EXERCISE BRIEF =>
Output all entries verbatim. Skip pictures.

Stored items from a collection

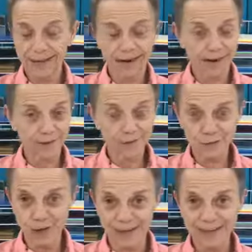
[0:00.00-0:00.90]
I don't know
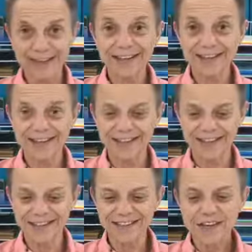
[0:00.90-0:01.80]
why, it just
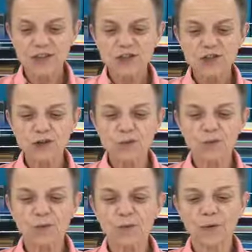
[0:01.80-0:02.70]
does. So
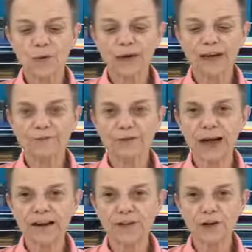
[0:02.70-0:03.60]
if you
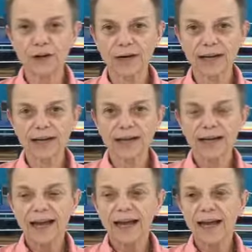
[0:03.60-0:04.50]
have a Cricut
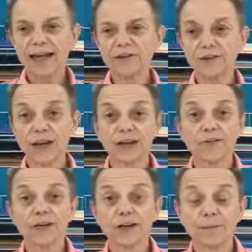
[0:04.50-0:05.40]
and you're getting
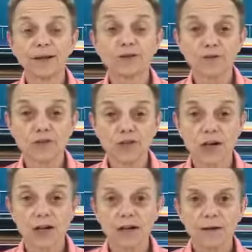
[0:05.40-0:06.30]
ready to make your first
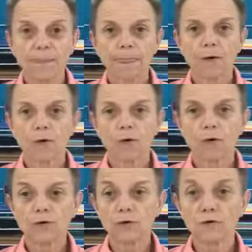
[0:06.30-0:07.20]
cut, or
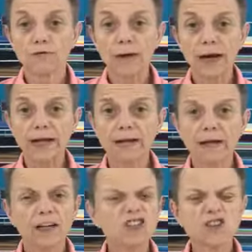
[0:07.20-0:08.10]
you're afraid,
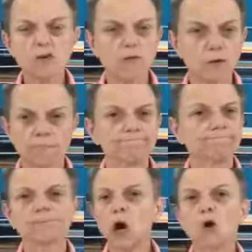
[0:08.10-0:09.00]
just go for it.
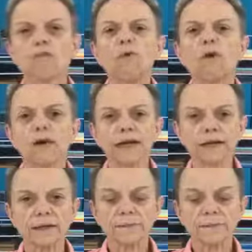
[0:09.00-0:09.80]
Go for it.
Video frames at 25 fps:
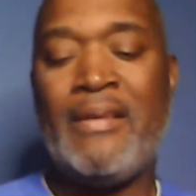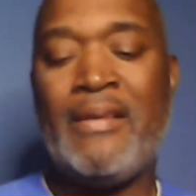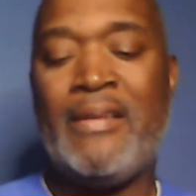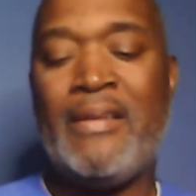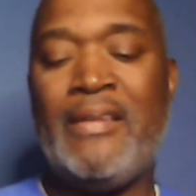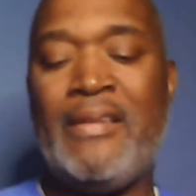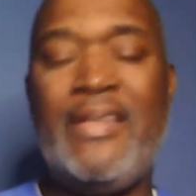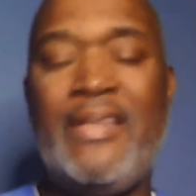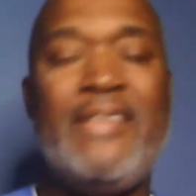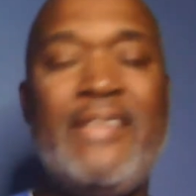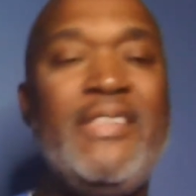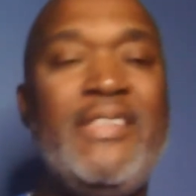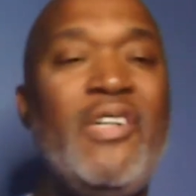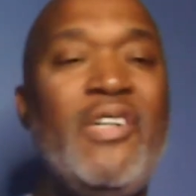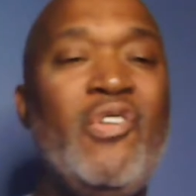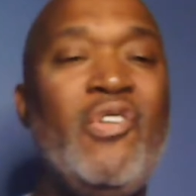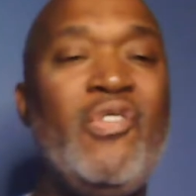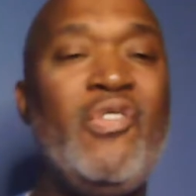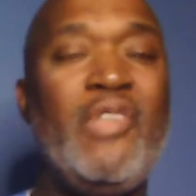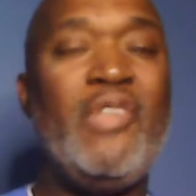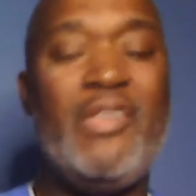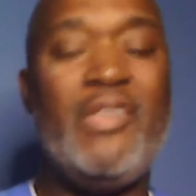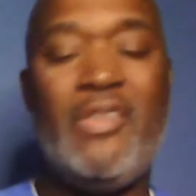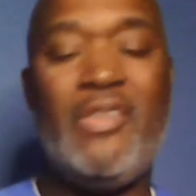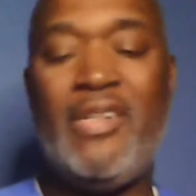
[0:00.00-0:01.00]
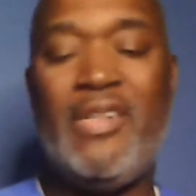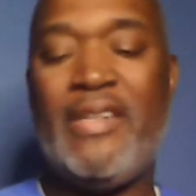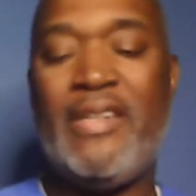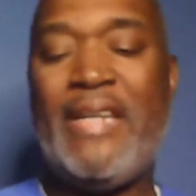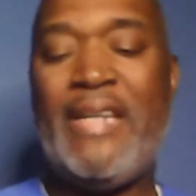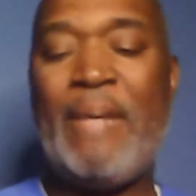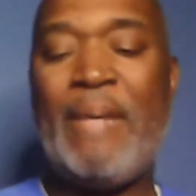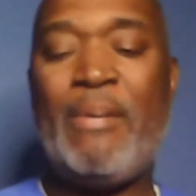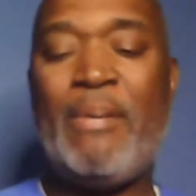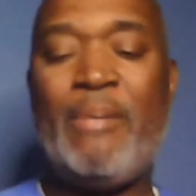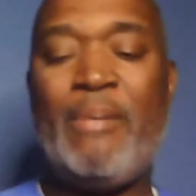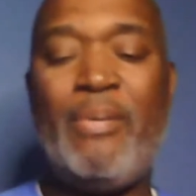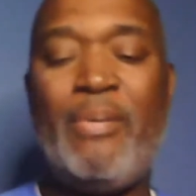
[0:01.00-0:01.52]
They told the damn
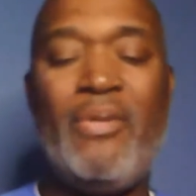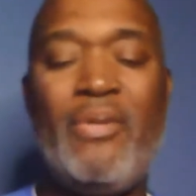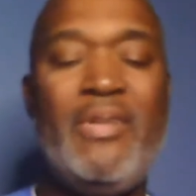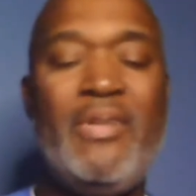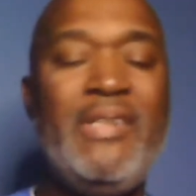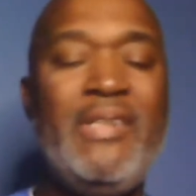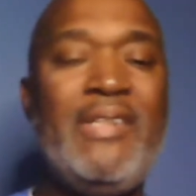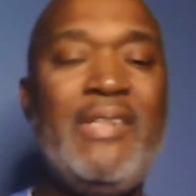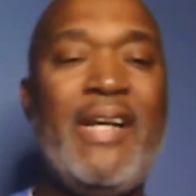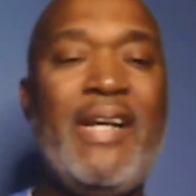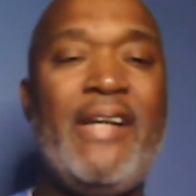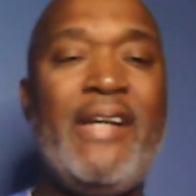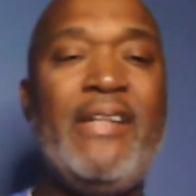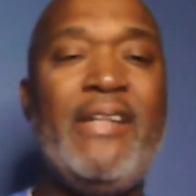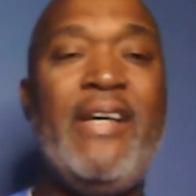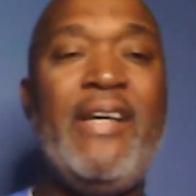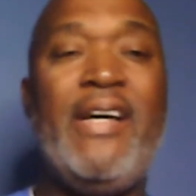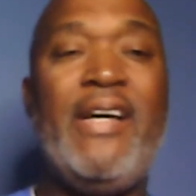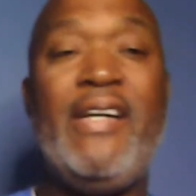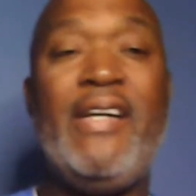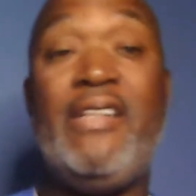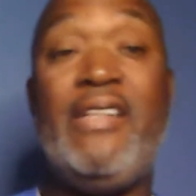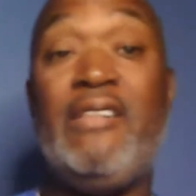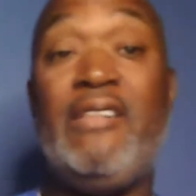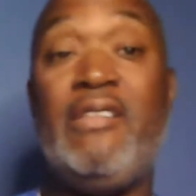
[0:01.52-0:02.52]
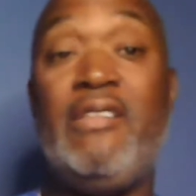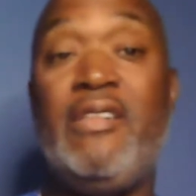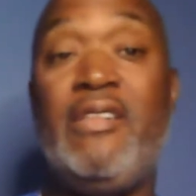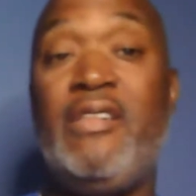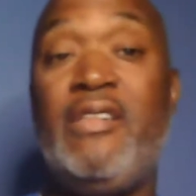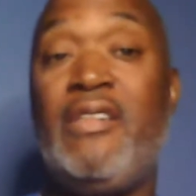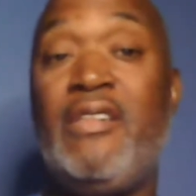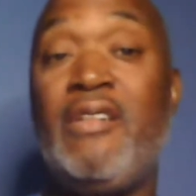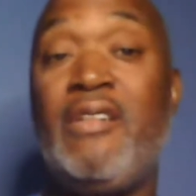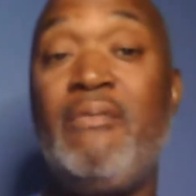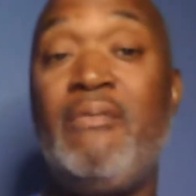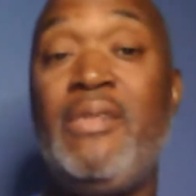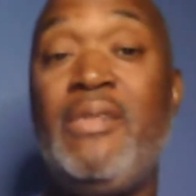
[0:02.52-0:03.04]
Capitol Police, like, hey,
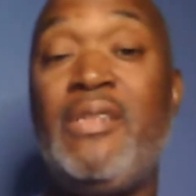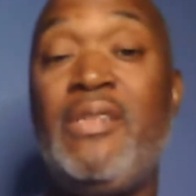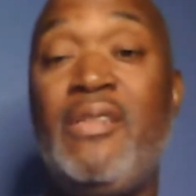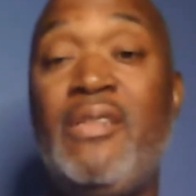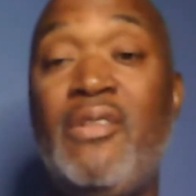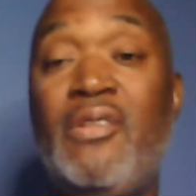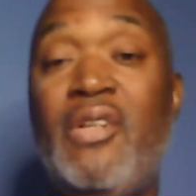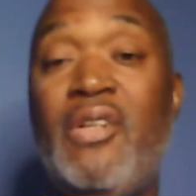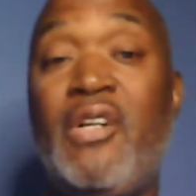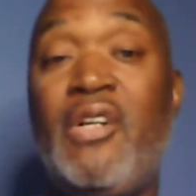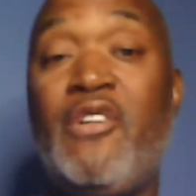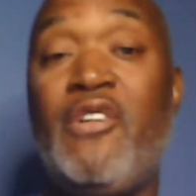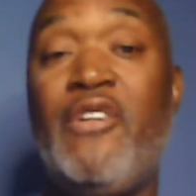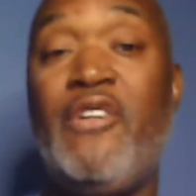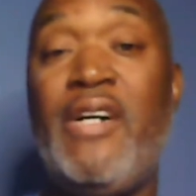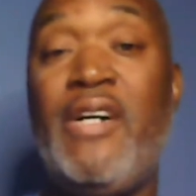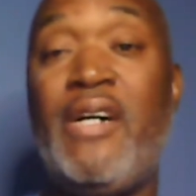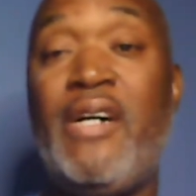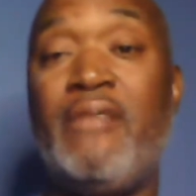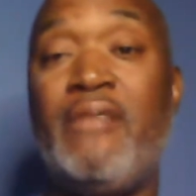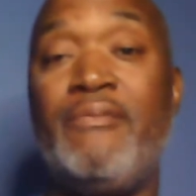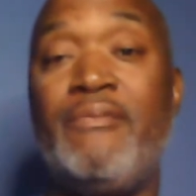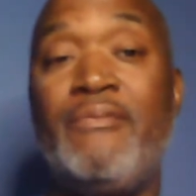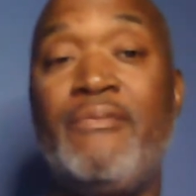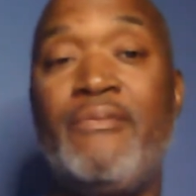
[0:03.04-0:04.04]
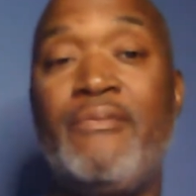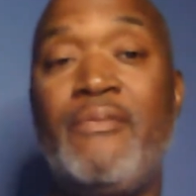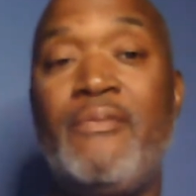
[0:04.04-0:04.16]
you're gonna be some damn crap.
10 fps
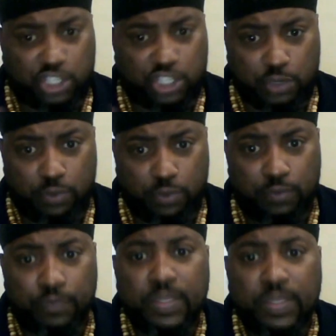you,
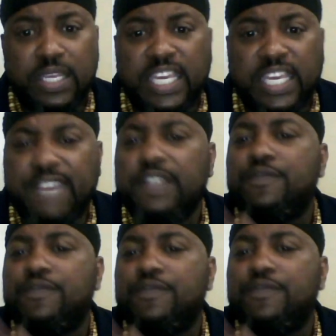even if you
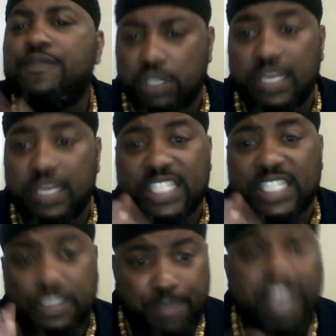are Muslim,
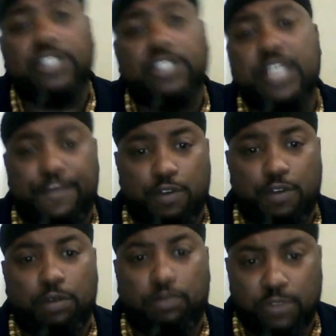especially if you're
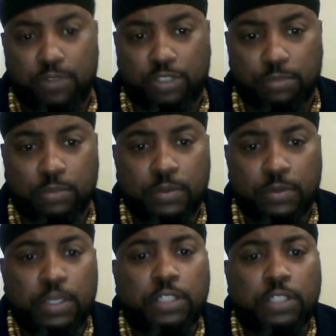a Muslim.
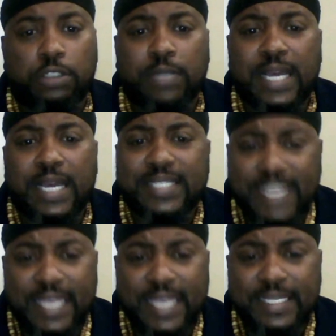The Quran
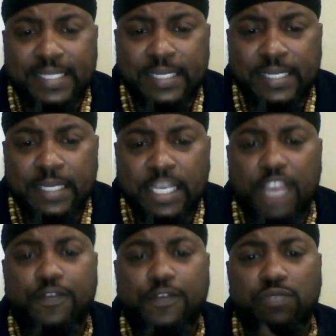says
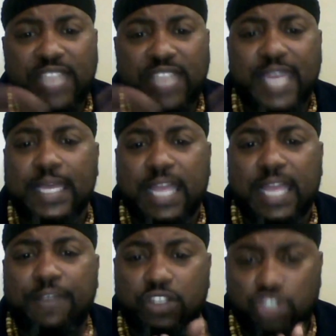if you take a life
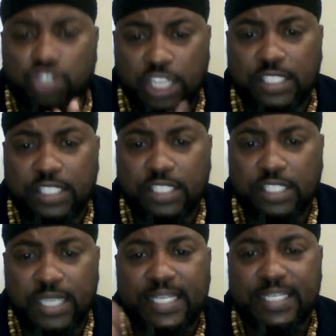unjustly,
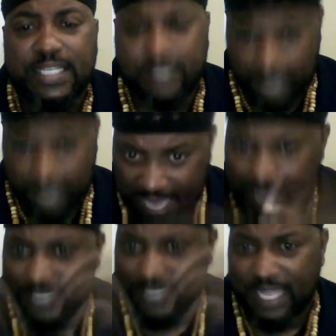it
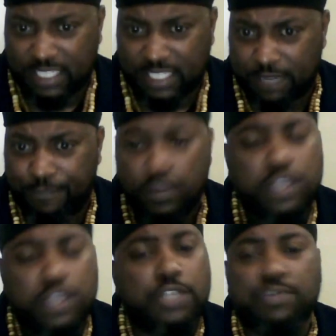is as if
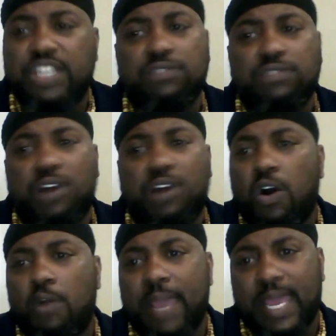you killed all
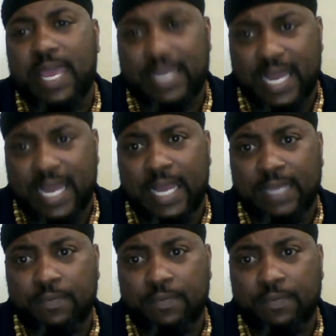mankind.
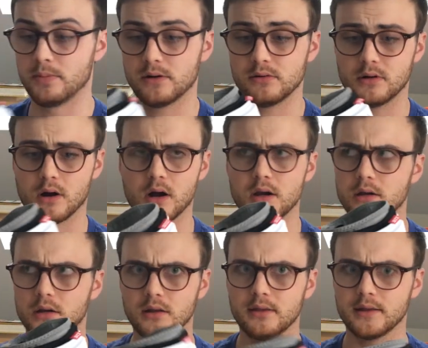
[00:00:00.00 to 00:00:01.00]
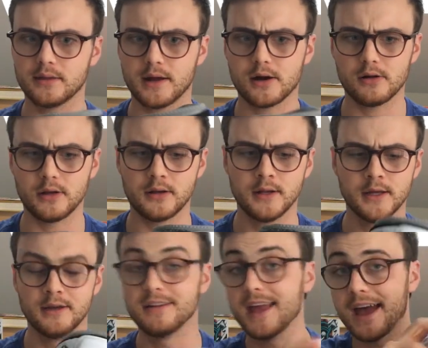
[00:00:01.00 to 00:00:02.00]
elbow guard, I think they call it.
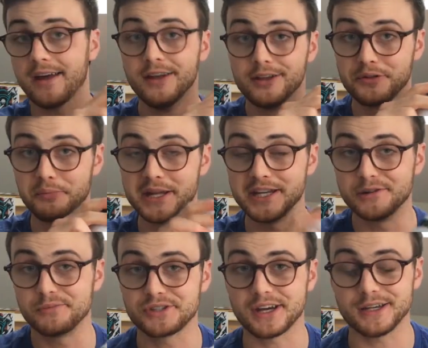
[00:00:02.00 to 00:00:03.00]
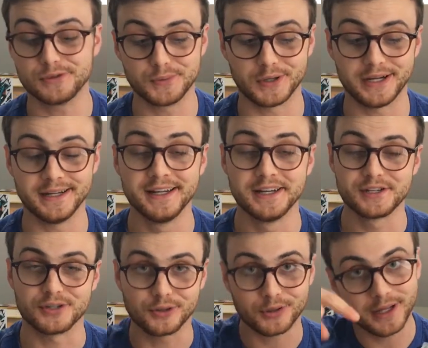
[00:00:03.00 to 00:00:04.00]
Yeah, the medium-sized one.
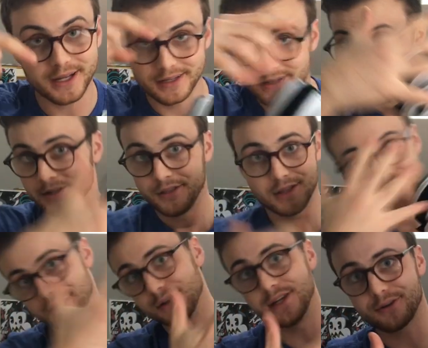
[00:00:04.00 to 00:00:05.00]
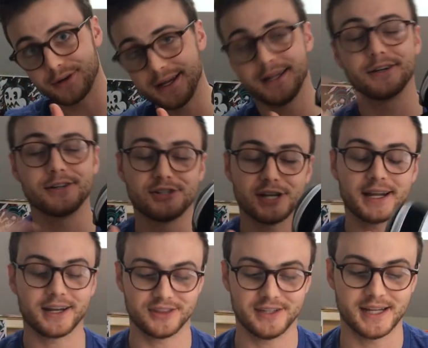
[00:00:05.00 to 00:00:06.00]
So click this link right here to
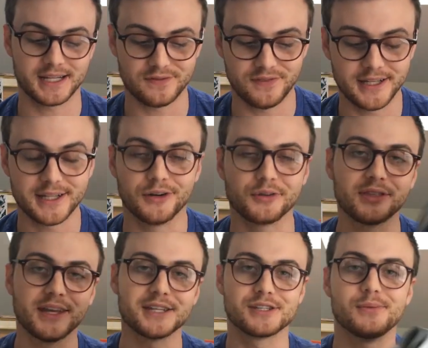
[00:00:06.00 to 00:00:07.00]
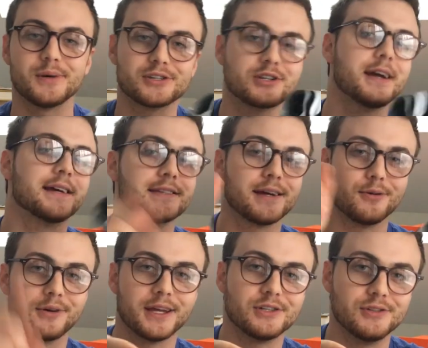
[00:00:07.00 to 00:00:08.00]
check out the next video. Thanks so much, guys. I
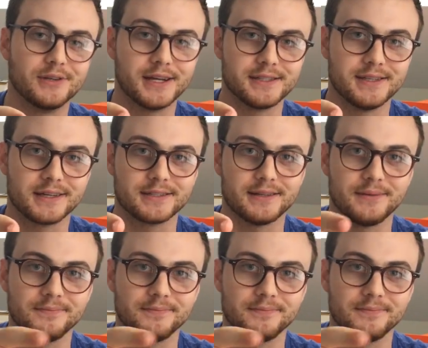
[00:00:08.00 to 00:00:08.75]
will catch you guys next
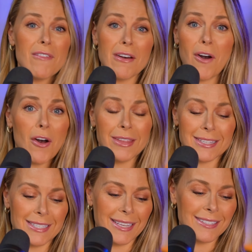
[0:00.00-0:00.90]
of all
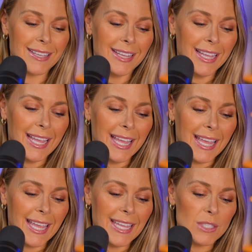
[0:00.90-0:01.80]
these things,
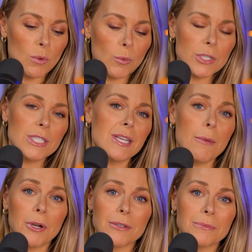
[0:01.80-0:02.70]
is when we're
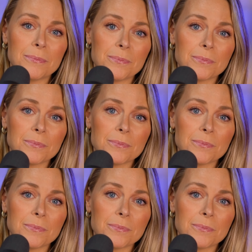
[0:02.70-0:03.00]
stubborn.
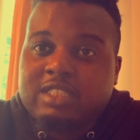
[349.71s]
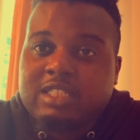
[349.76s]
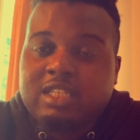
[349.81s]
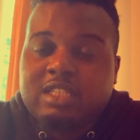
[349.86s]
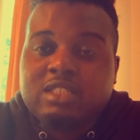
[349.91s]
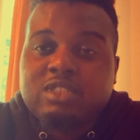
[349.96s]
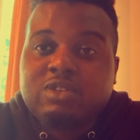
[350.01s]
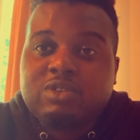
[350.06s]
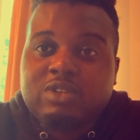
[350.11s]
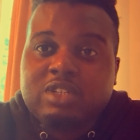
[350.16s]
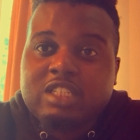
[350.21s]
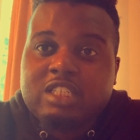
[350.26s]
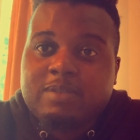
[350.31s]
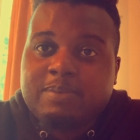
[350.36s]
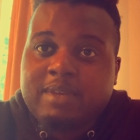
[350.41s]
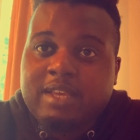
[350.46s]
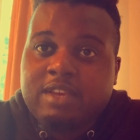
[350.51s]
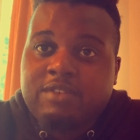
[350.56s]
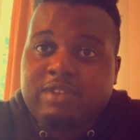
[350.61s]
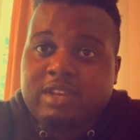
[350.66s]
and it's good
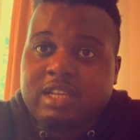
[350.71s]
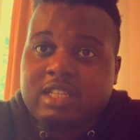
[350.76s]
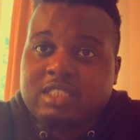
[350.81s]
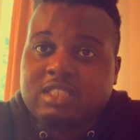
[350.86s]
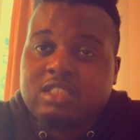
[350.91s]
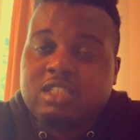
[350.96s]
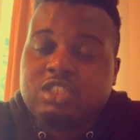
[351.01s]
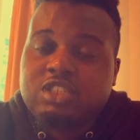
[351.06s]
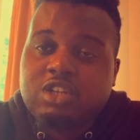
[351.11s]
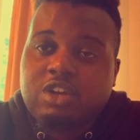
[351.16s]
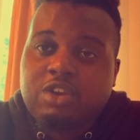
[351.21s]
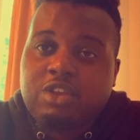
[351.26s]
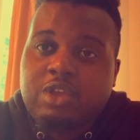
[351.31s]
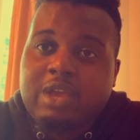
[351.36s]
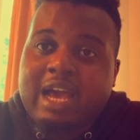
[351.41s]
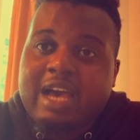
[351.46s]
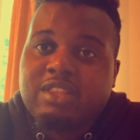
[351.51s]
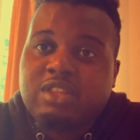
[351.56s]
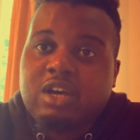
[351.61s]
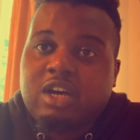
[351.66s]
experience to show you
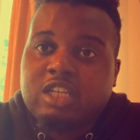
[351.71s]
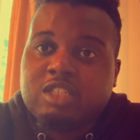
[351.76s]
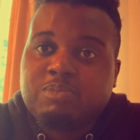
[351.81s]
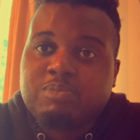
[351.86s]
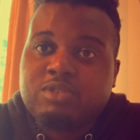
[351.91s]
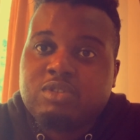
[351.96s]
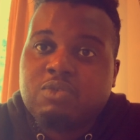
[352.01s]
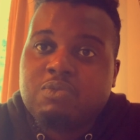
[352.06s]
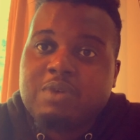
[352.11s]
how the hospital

RESPONSE TO THIS EXERCISE =>
[0:00.00-0:00.90]
I don't know
[0:00.90-0:01.80]
why, it just
[0:01.80-0:02.70]
does. So
[0:02.70-0:03.60]
if you
[0:03.60-0:04.50]
have a Cricut
[0:04.50-0:05.40]
and you're getting
[0:05.40-0:06.30]
ready to make your first
[0:06.30-0:07.20]
cut, or
[0:07.20-0:08.10]
you're afraid,
[0:08.10-0:09.00]
just go for it.
[0:09.00-0:09.80]
Go for it.
Video frames at 25 fps:
[0:00.00-0:01.00]
[0:01.00-0:01.52]
They told the damn
[0:01.52-0:02.52]
[0:02.52-0:03.04]
Capitol Police, like, hey,
[0:03.04-0:04.04]
[0:04.04-0:04.16]
you're gonna be some damn crap.
10 fps
you,
even if you
are Muslim,
especially if you're
a Muslim.
The Quran
says
if you take a life
unjustly,
it
is as if
you killed all
mankind.
[00:00:00.00 to 00:00:01.00]
[00:00:01.00 to 00:00:02.00]
elbow guard, I think they call it.
[00:00:02.00 to 00:00:03.00]
[00:00:03.00 to 00:00:04.00]
Yeah, the medium-sized one.
[00:00:04.00 to 00:00:05.00]
[00:00:05.00 to 00:00:06.00]
So click this link right here to
[00:00:06.00 to 00:00:07.00]
[00:00:07.00 to 00:00:08.00]
check out the next video. Thanks so much, guys. I
[00:00:08.00 to 00:00:08.75]
will catch you guys next
[0:00.00-0:00.90]
of all
[0:00.90-0:01.80]
these things,
[0:01.80-0:02.70]
is when we're
[0:02.70-0:03.00]
stubborn.
[349.71s]
[349.76s]
[349.81s]
[349.86s]
[349.91s]
[349.96s]
[350.01s]
[350.06s]
[350.11s]
[350.16s]
[350.21s]
[350.26s]
[350.31s]
[350.36s]
[350.41s]
[350.46s]
[350.51s]
[350.56s]
[350.61s]
[350.66s]
and it's good
[350.71s]
[350.76s]
[350.81s]
[350.86s]
[350.91s]
[350.96s]
[351.01s]
[351.06s]
[351.11s]
[351.16s]
[351.21s]
[351.26s]
[351.31s]
[351.36s]
[351.41s]
[351.46s]
[351.51s]
[351.56s]
[351.61s]
[351.66s]
experience to show you
[351.71s]
[351.76s]
[351.81s]
[351.86s]
[351.91s]
[351.96s]
[352.01s]
[352.06s]
[352.11s]
how the hospital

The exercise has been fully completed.